Berbagai amal yang mubah, dengan niat yang benar dari seorang yang sidq, dapat menjadi sebaik-baik pendekatan diri kepada Allah. Mereka yang selalu disibukkan dengan urusan keduniaan, niat-niat saleh tersebut tidak akan terlintas dalam benak mereka. Jika mereka mengaku memiliki suatu niat baik, ketahuilah, sesungguhnya itu hanyalah bisikan hati, bukan niat.

Saat melaksanakan atau meninggalkan suatu amal harus disertai dengan niat yang baik, karena meninggalkan suatu amal adalah amal juga. Oleh
karena itu, jangan sampai hawa nafsu yang tersembunyi menjadi penggerak suatu amal.

Karena alasan inilah beberapa sufi urung melaksanakan suatu ketaatan, karena gagal menetapkan niat yang baik.

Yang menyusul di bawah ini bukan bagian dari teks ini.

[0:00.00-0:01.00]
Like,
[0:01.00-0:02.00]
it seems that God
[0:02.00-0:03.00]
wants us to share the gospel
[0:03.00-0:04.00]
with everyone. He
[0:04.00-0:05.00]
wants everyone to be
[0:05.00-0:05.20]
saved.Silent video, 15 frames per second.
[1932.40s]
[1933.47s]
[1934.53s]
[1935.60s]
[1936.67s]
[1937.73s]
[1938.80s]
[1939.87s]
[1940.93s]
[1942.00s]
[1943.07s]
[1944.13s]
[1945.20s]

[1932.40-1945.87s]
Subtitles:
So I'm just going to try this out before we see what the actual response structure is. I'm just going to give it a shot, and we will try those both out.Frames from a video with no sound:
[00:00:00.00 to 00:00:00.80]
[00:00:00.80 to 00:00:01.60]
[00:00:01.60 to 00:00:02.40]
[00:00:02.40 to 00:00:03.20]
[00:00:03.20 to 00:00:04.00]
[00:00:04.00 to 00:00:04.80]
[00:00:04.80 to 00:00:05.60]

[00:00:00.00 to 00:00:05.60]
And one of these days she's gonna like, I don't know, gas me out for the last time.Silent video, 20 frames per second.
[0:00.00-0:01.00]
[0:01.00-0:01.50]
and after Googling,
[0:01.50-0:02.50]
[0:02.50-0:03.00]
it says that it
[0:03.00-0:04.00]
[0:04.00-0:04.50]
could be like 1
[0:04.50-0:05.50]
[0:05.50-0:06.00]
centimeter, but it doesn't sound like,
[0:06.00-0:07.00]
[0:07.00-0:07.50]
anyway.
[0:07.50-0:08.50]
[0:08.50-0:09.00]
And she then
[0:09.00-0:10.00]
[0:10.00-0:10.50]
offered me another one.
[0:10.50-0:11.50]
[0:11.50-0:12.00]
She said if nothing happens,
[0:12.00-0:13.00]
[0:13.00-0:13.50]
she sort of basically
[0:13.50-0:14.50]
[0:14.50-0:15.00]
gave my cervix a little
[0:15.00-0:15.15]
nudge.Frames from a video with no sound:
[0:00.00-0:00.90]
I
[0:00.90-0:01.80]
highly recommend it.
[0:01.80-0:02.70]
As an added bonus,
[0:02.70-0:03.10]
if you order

Niat adalah fath dari Allah yang pada dasarnya tidak bisa diusahakan. Niat yang baik ini oleh Allah Ta'ala dianugerahkan kepada orang-orang yang berhati suci, memiliki ilmu yang luas dan selalu disibukkan dengan ajaran Allah.

Marilah kita senantiasa menjaga serta senantiasa memperbaharui niat atas segala amalan yang kita lakukan.
Niatkanlah segala amalan kita ini hanya karena Allah, ikhlaskanlah segala amalan kita agar kita mendapat keridhaanya.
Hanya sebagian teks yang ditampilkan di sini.